Схватив мою руку, он больно стиснул ее и проговорил:
— Будешь получать деньги первого числа каждого месяца. Воспользуйся этим временем. А через семь лет посмотрим, что делать дальше. Можешь идти.
Позолоченные часы носить я не стал, отдал их матери.
— Напрасно ты так, сынок, — упрекнула она. — Ведь он тебе отец.
— Можешь загнать их, — грубо сказал я.
Через три месяца началась моя учеба в Лейпциге. За все эти годы я ни разу не видел отца. За шесть лет я написал ему три письма, и все три раза он ответил телеграммой. Его решения сообщались немедленно и не терпели ни малейших возражений. Лаконичность ответов подчеркивала, что он не желал ни обсуждения его решений, ни новых просительных писем.
В Лейпциге я заинтересовался психиатрией. Факультативно посещал лекции профессора Буркхарда, ученика Рауша.
Сдав после пятого семестра экзамены, я попросил у отца разрешения продолжить учебу в Мюнхене. Я написал ему, что так посоветовали мои профессора, ибо мюнхенский медицинский факультет пользуется отличной репутацией. Я называл громкие имена и доказывал, что это мудрый совет. Упомянул я и близость Альп с возможностью побродить по горам для укрепления здоровья во время каникул. Я многословно упрашивал отца дать согласие на смену университетов, но ни единым словом не обмолвился об истинной причине: в Мюнхене читал лекции профессор Рауш, и я надеялся стать его учеником.

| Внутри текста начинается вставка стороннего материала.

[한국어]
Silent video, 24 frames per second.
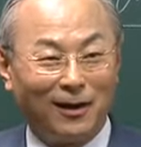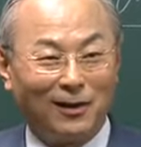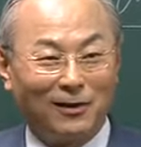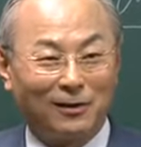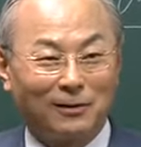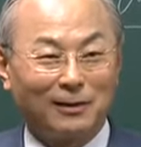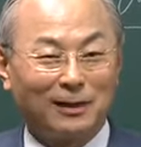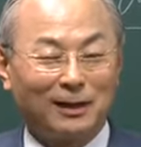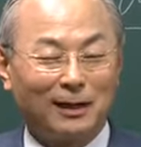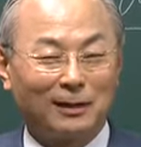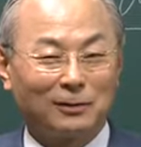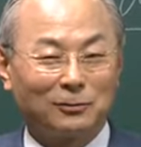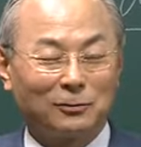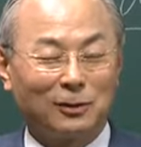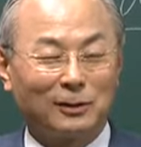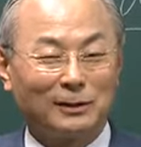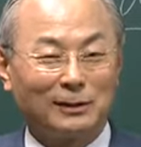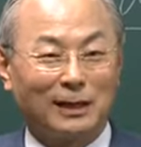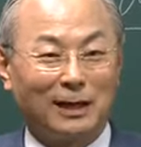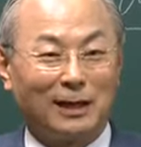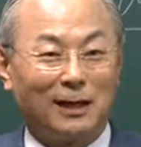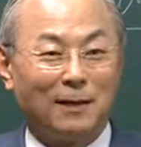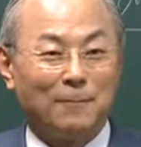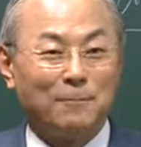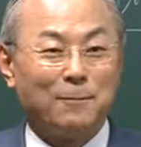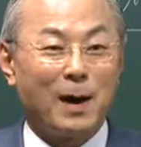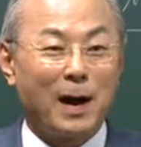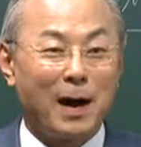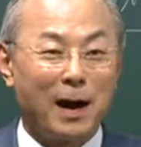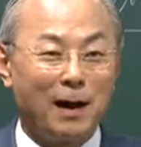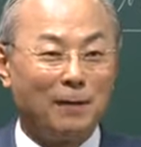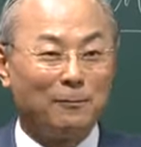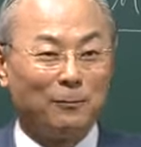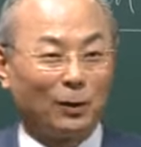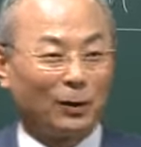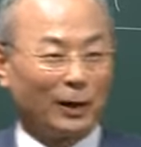그래가지고 이제 막
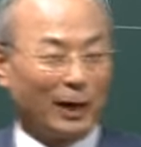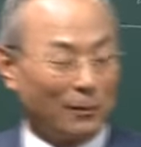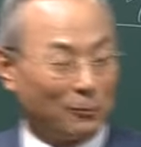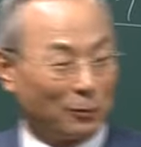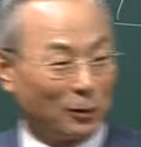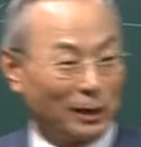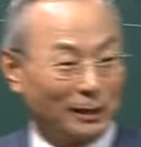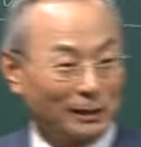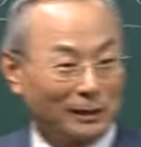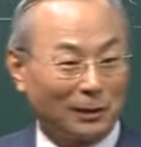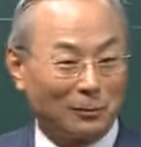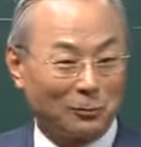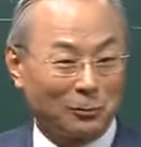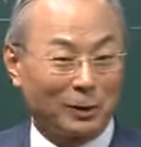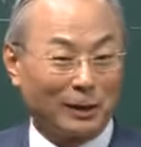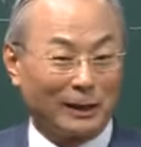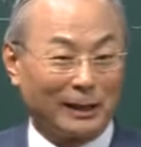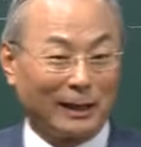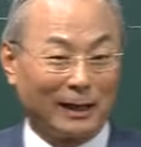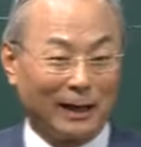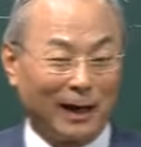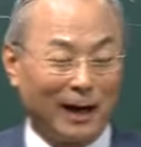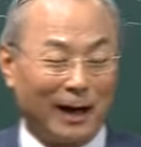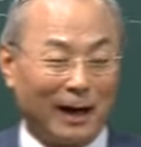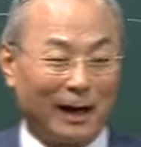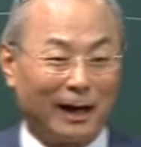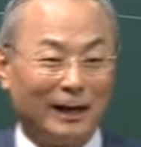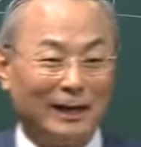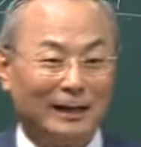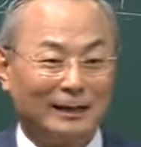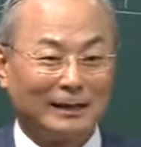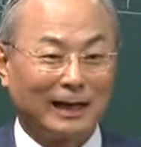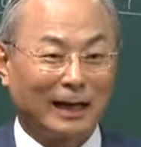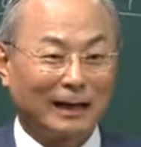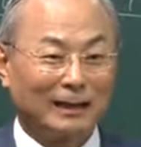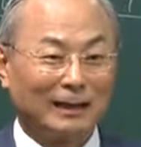뭘 해보겠다고 그러니까
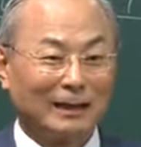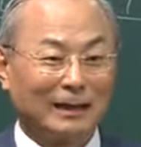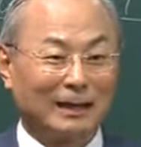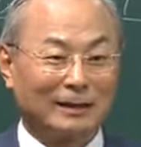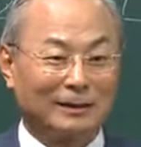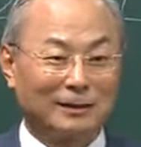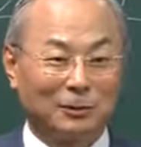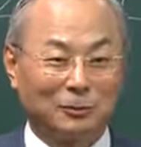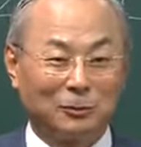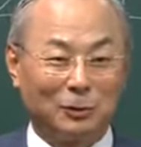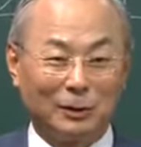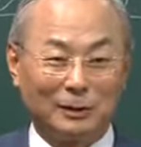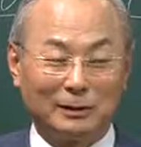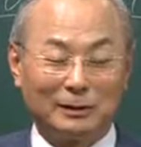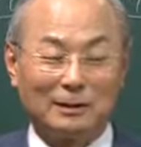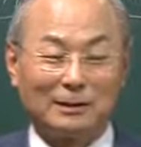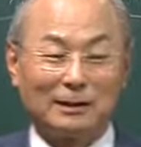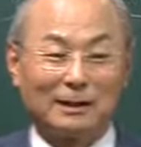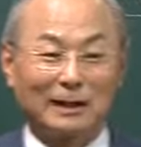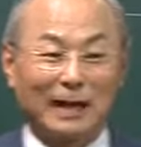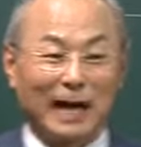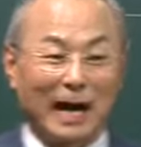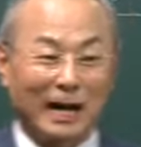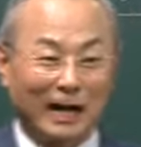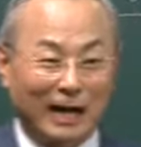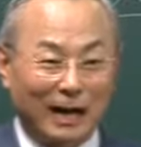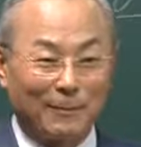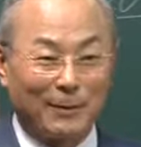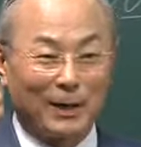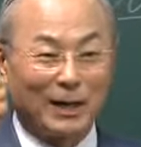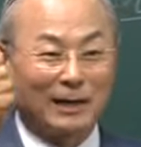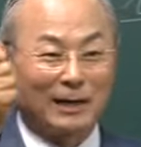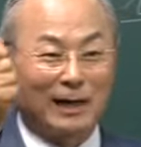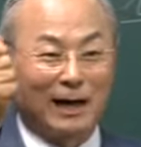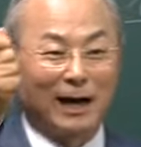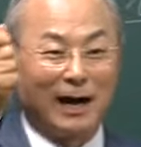자기가 들고 있던 거
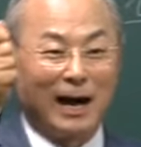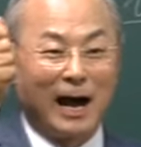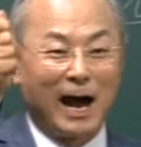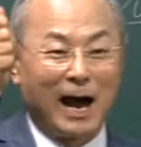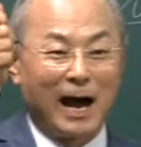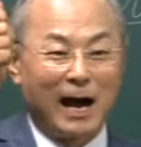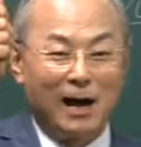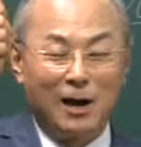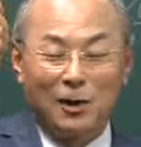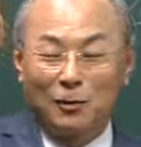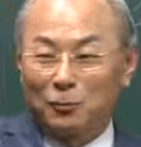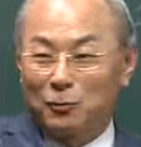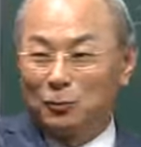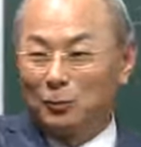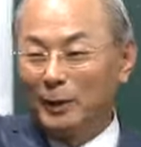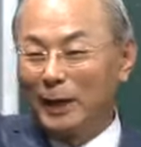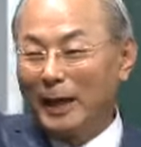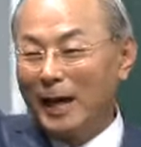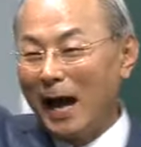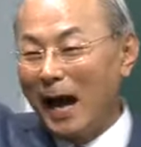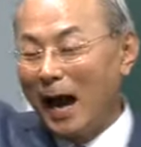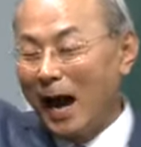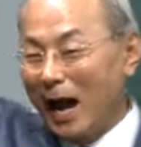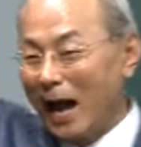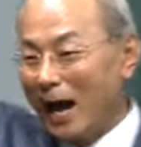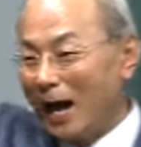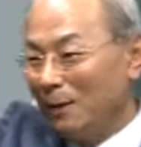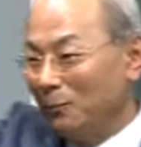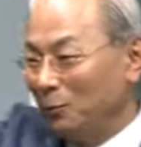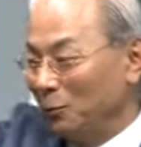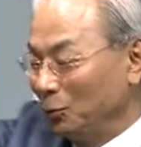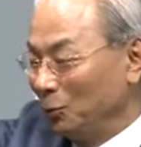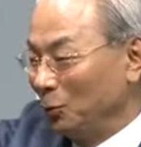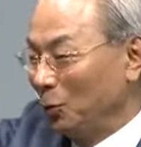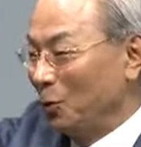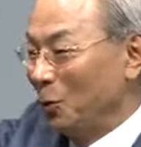깝깝한가 국내
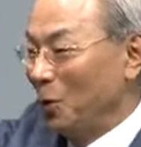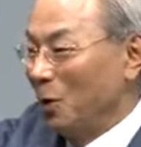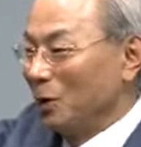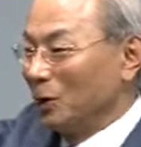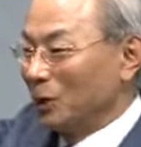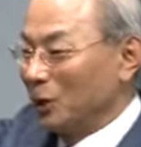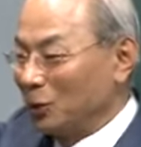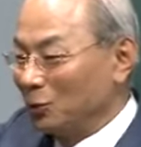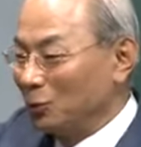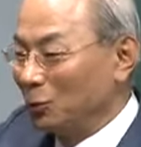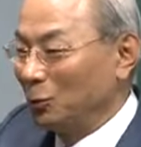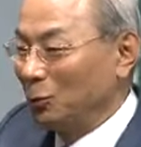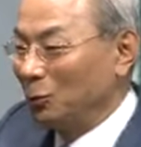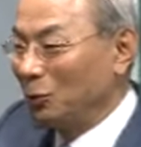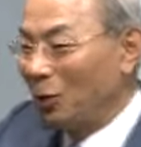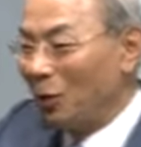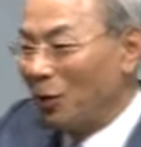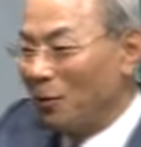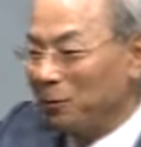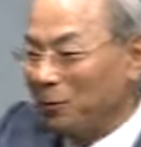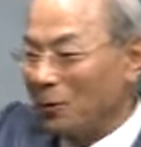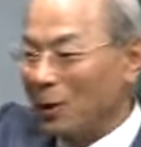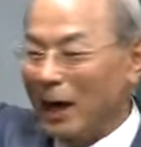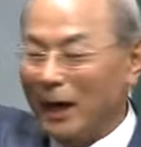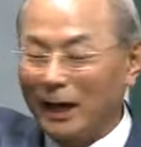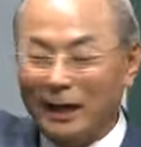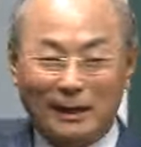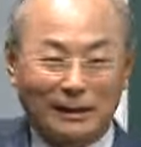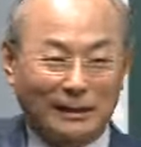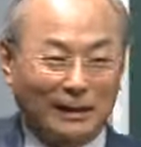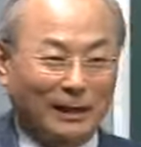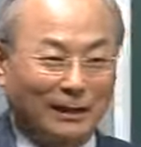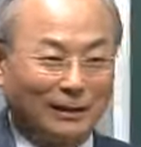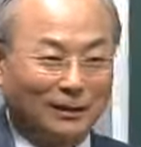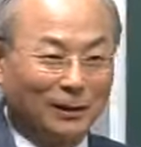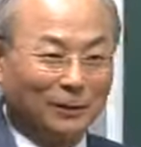아무도 기술도 없고
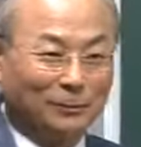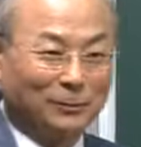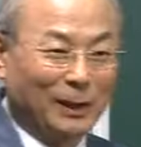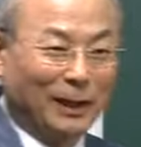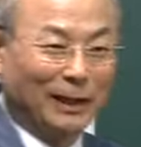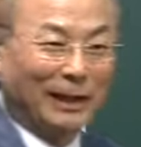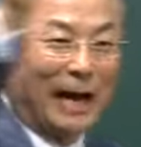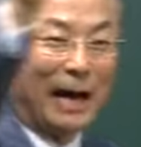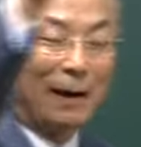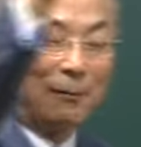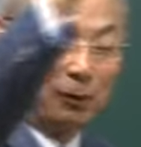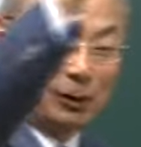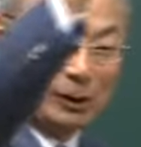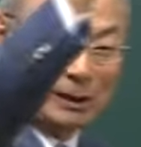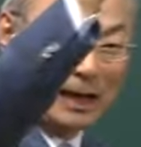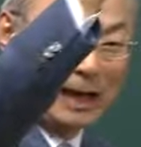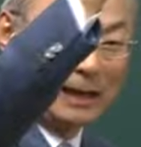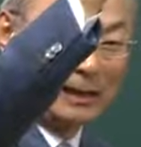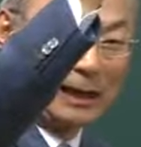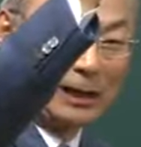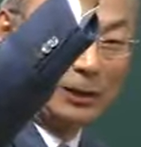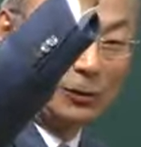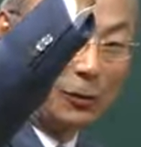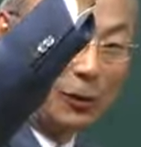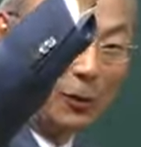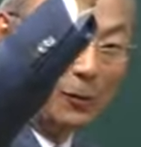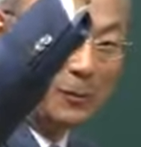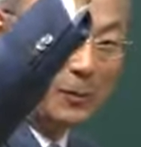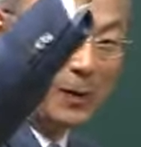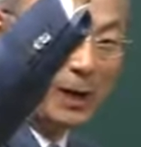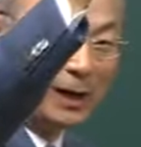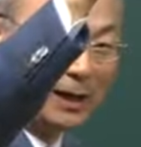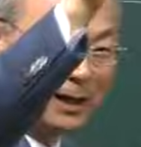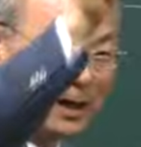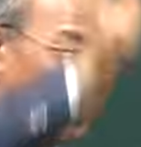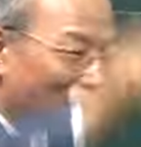하겠다는 업체를 아무리 찾아도
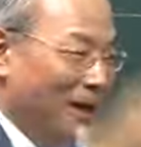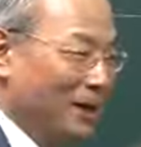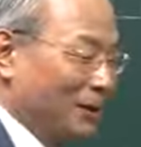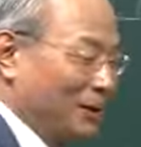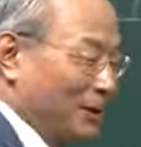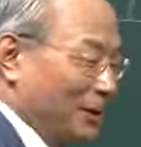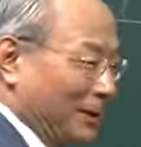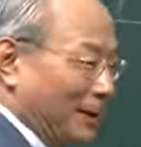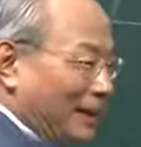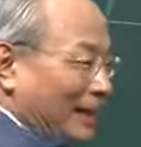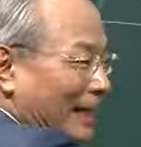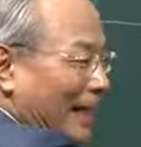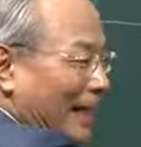없는가 그거를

Я сходил с ума от счастья, когда через три дня получил телеграмму, состоявшую всего из четырех слов: «На Мюнхен согласен. Отец».

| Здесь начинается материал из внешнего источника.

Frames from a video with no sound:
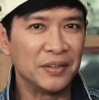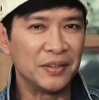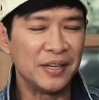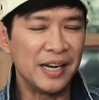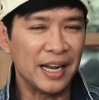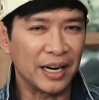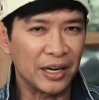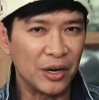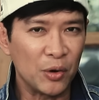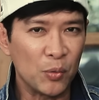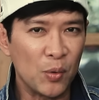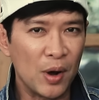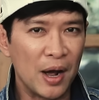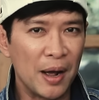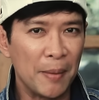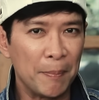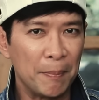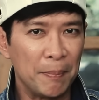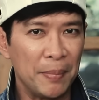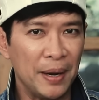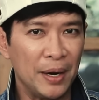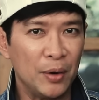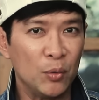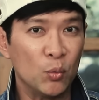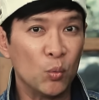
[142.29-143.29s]
เรียกได้ว่า
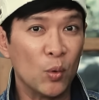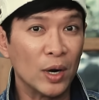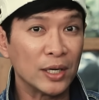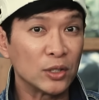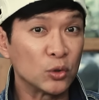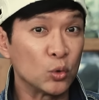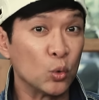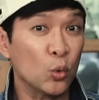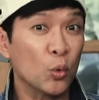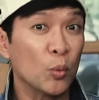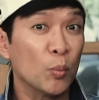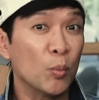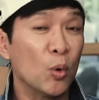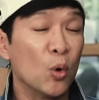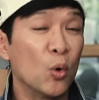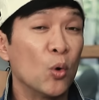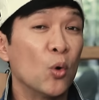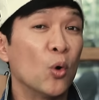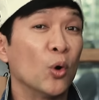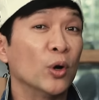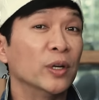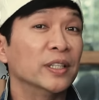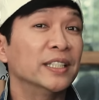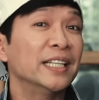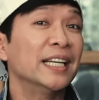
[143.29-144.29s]
เป็นวัตถุมง
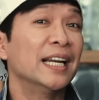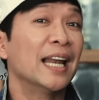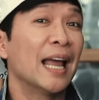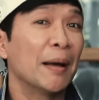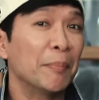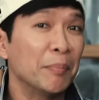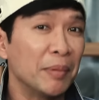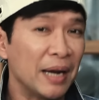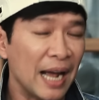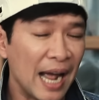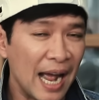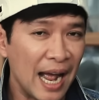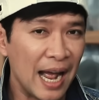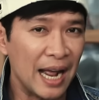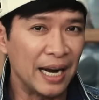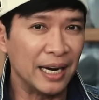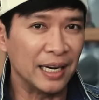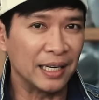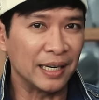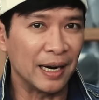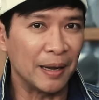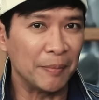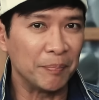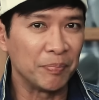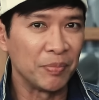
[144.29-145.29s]
คลที่ล้ำค่า
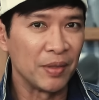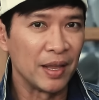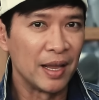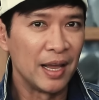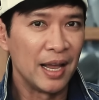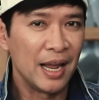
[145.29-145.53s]
นะครับ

Год спустя я попросил его позволить мне специализироваться на психиатрии. Ответная телеграмма гласила: «Ты будешь кормиться больными, а не психами. Пока в Гульденберге только один псих, и это хорошо. Отец».
Его запрет глубоко оскорбил меня. Я безумствовал, швырял книгами в стену. Я вел себя как помешанный, но выбора у меня не оставалось. Я покорился.
В ночь после того дня, когда пришел бесповоротный отцовский запрет, я заснул лишь под утро. Меня мучили кошмары. Но, проснувшись, я вспомнил только, что во сне долго бежал, поэтому чувствовал себя усталым, обессиленным, будто действительно проделал долгий путь. Я встал, уложил рюкзак и поехал в горы. Четыре дня я ходил по горам, ночевал в пустых деревянных хижинах. Наконец голод вынудил меня покончить с отшельничеством. Я сел в поезд до Мюнхена, чтобы продолжить учебу. Отчаяние осталось где-то в горах. Спокойно глядел я на пролетавший мимо пейзаж. Я смирился с тем, что стану практикующим терапевтом, как велел отец.
Я продолжал посещать лекции профессора Рауша и прочие занятия психиатрического отделения, однако не испытывал ни прежнего чувства причастности, ни прежнего душевного трепета. Это было похоже на угасшую любовь к женщине, к которой еще теплится влечение, но за судьбой которой следишь уже холодным, спокойным взглядом стороннего наблюдателя.
Государственные экзамены я сдал после одиннадцатого семестра. Заверенную копию диплома я безо всякого сопроводительного письма выслал отцу. Он перевел мне денег сразу за целый семестр, предложил устроить трехмесячные каникулы и попутешествовать. Снисходительный тон предложения обидел меня, и я едва не вернул подарок. Однако письмо с отказом я так и не отправил, а на следующий день вовсе порвал его и ответил, что повинуюсь.